Task item: Select, from the data, each line where "video" occurs.

··· Extracted records ···

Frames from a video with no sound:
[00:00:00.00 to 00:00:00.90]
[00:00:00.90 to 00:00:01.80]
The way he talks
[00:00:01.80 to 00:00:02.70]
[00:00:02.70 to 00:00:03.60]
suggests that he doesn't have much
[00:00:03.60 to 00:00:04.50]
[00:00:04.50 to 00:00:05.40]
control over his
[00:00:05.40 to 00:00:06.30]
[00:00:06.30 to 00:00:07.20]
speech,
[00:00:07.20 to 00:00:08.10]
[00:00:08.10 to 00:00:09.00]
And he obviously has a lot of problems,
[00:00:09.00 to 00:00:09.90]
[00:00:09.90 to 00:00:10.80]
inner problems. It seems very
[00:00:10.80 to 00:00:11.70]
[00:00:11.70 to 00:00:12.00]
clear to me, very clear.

···
··· Extracted records ···

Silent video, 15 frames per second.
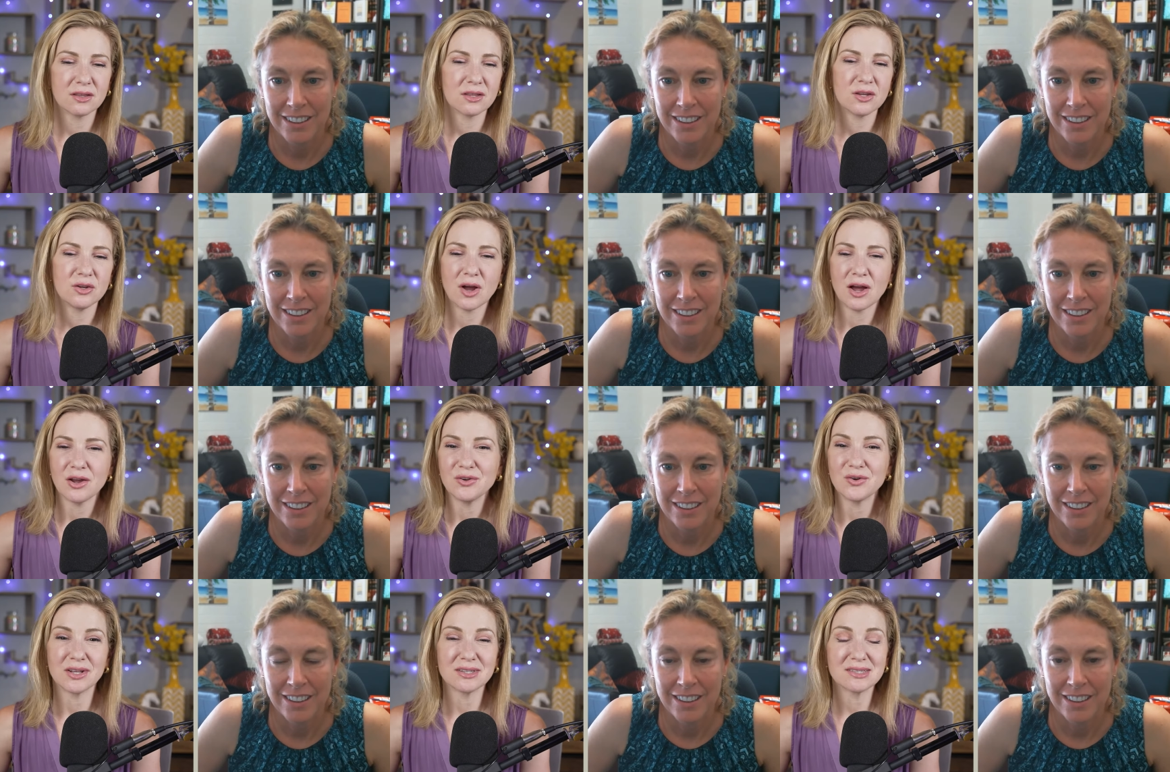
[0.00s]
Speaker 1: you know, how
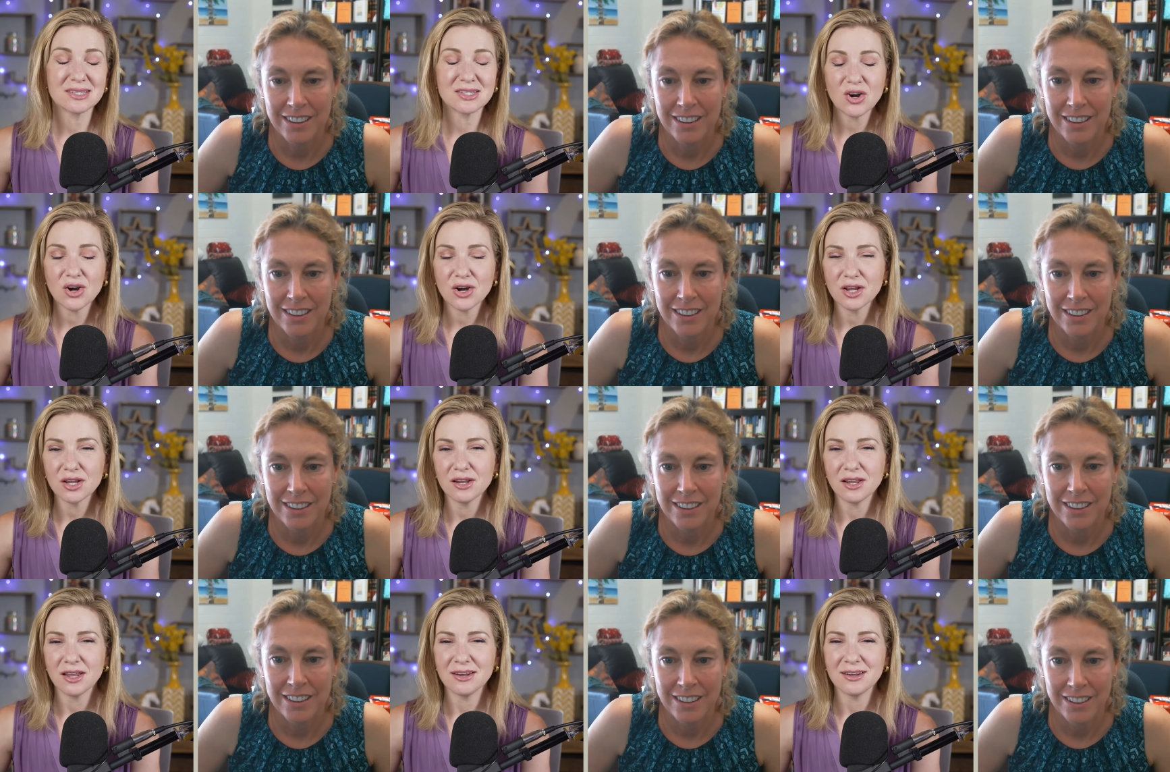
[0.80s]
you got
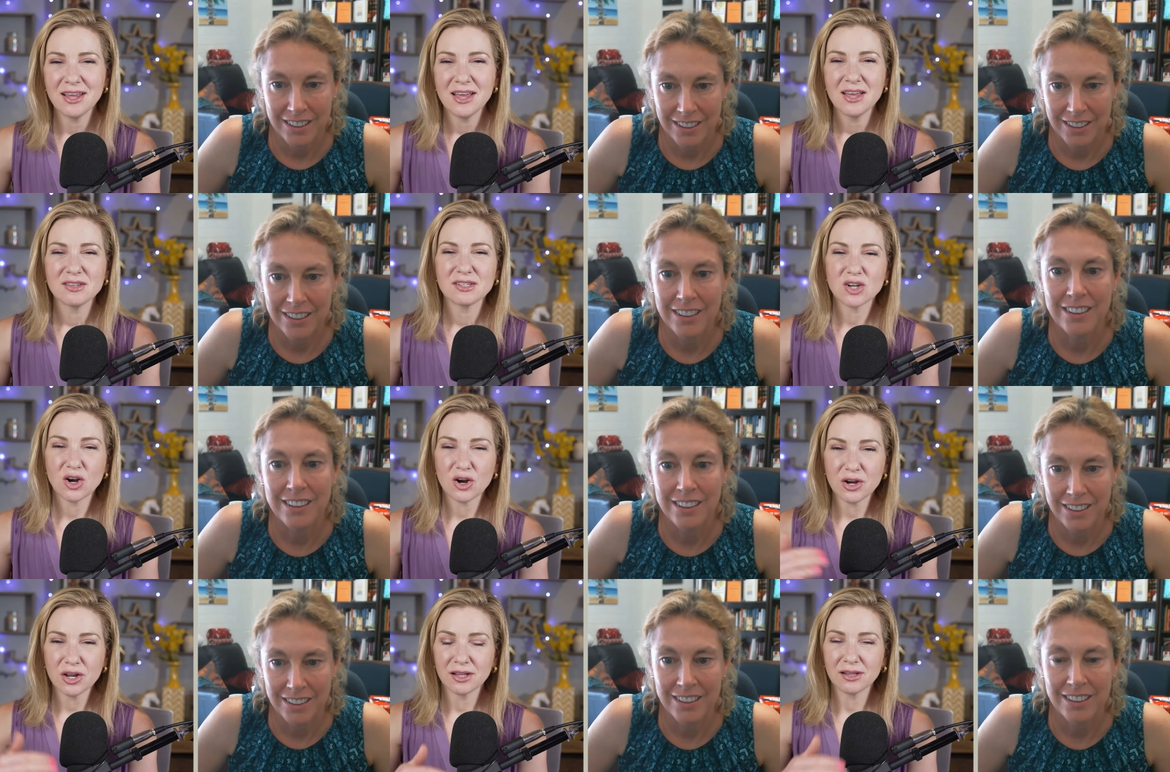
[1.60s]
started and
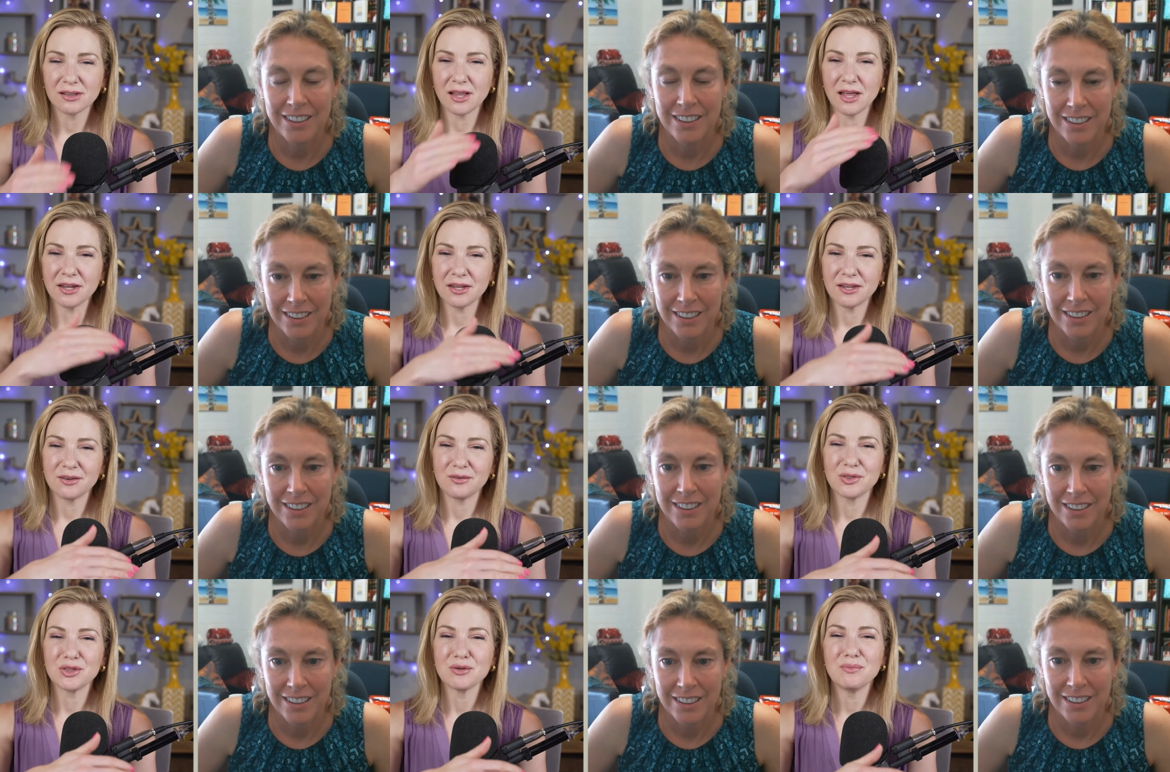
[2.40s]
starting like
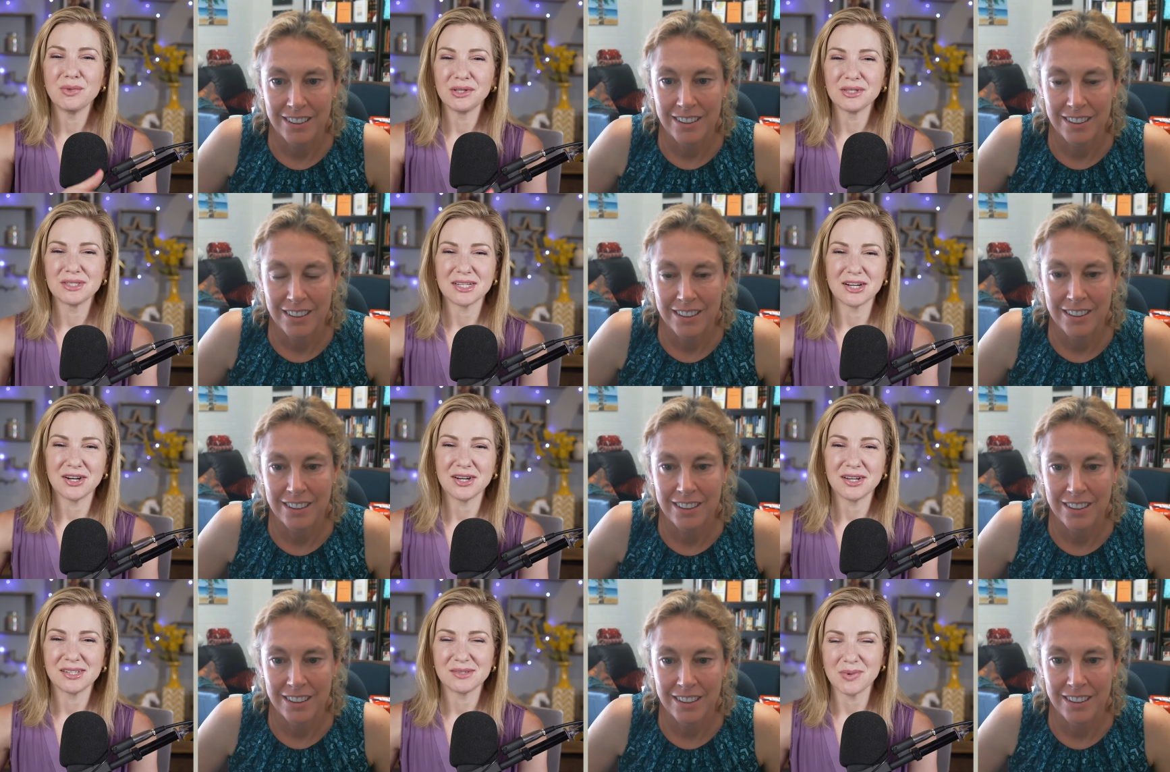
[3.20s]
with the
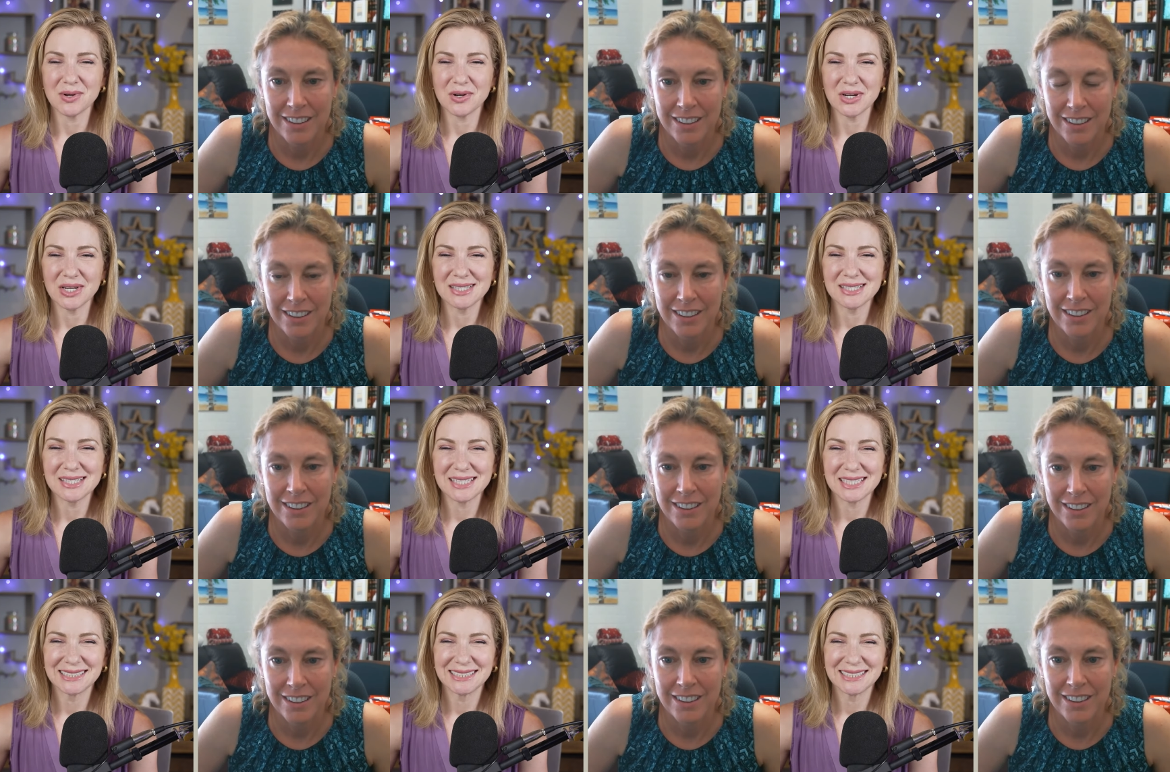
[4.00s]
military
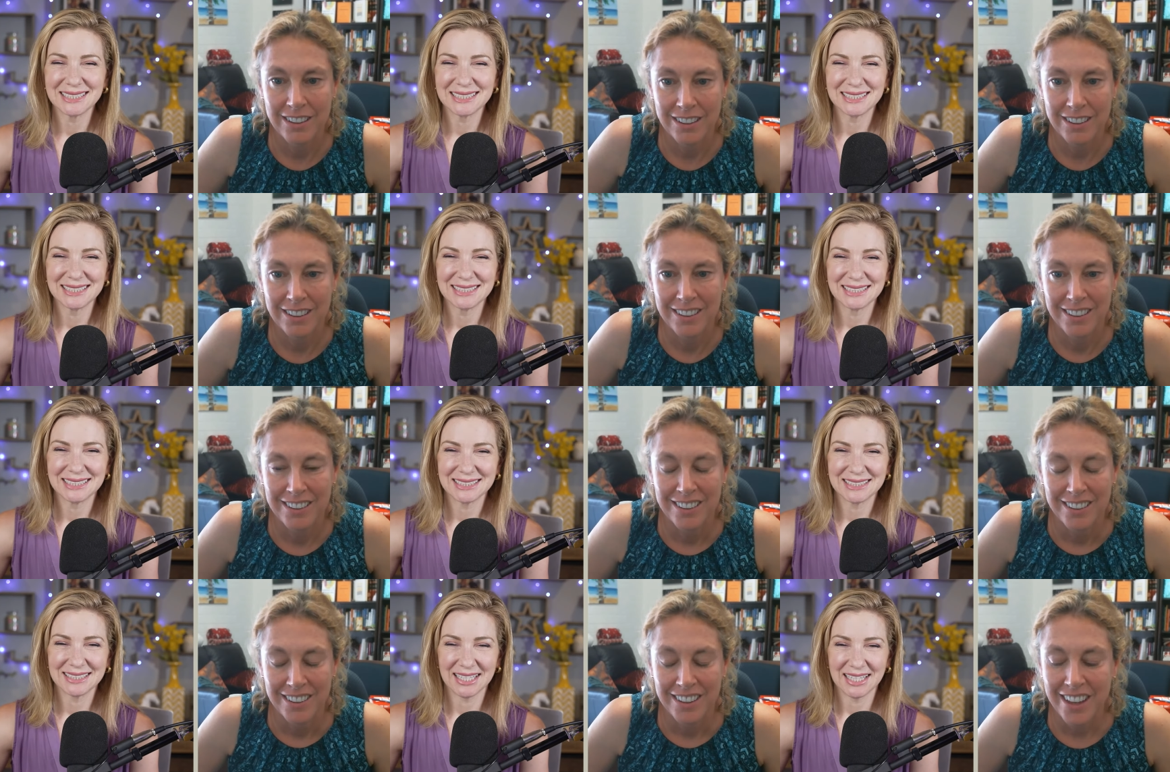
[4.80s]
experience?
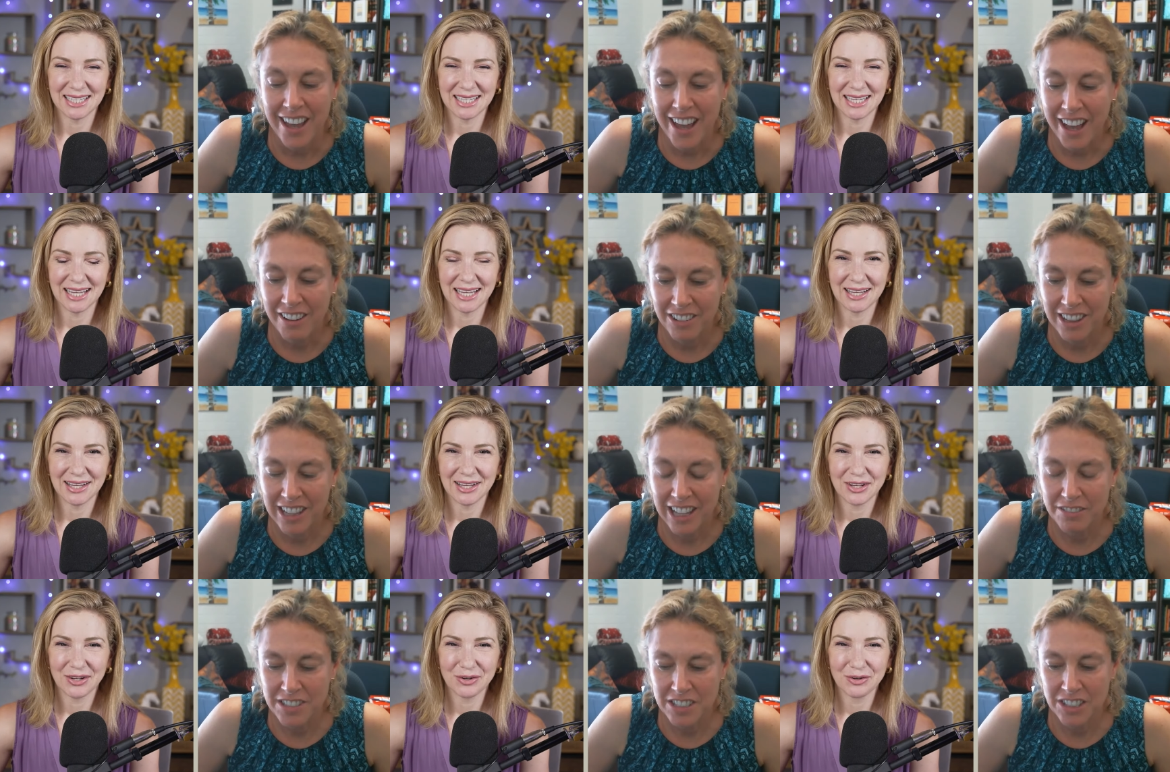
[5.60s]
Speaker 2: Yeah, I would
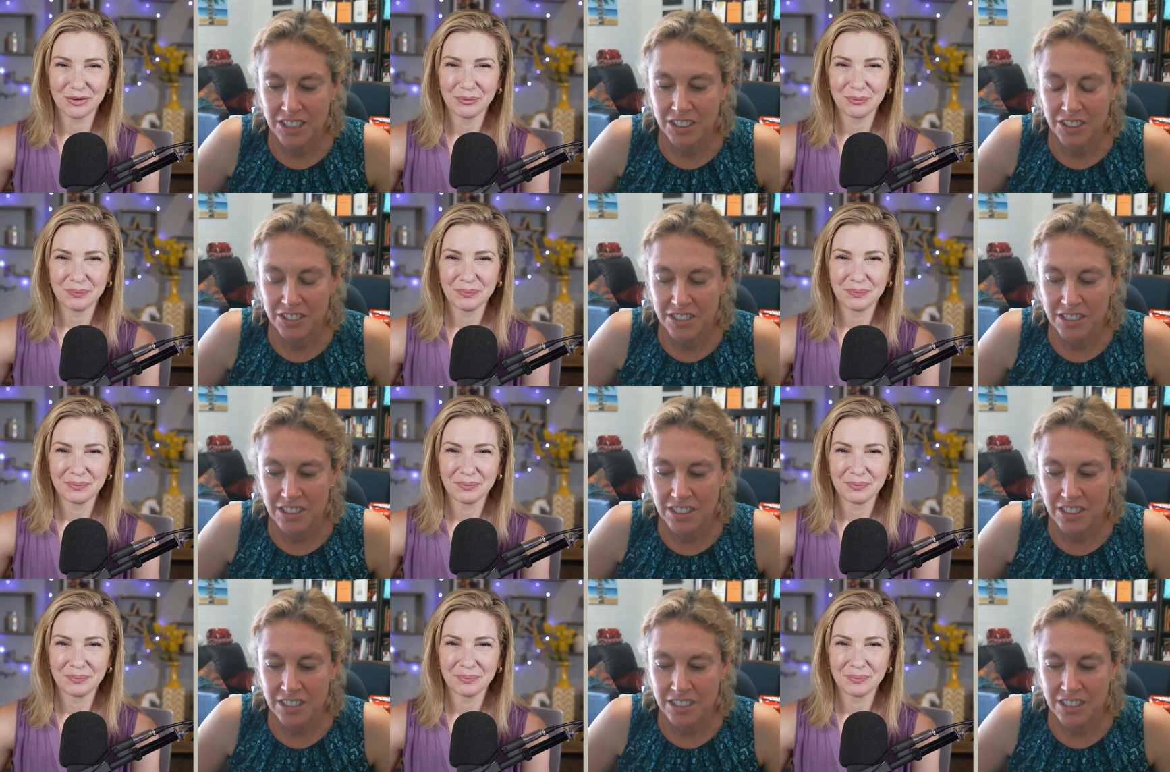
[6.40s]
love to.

···

Exercise result:
Frames from a video with no sound:
Silent video, 15 frames per second.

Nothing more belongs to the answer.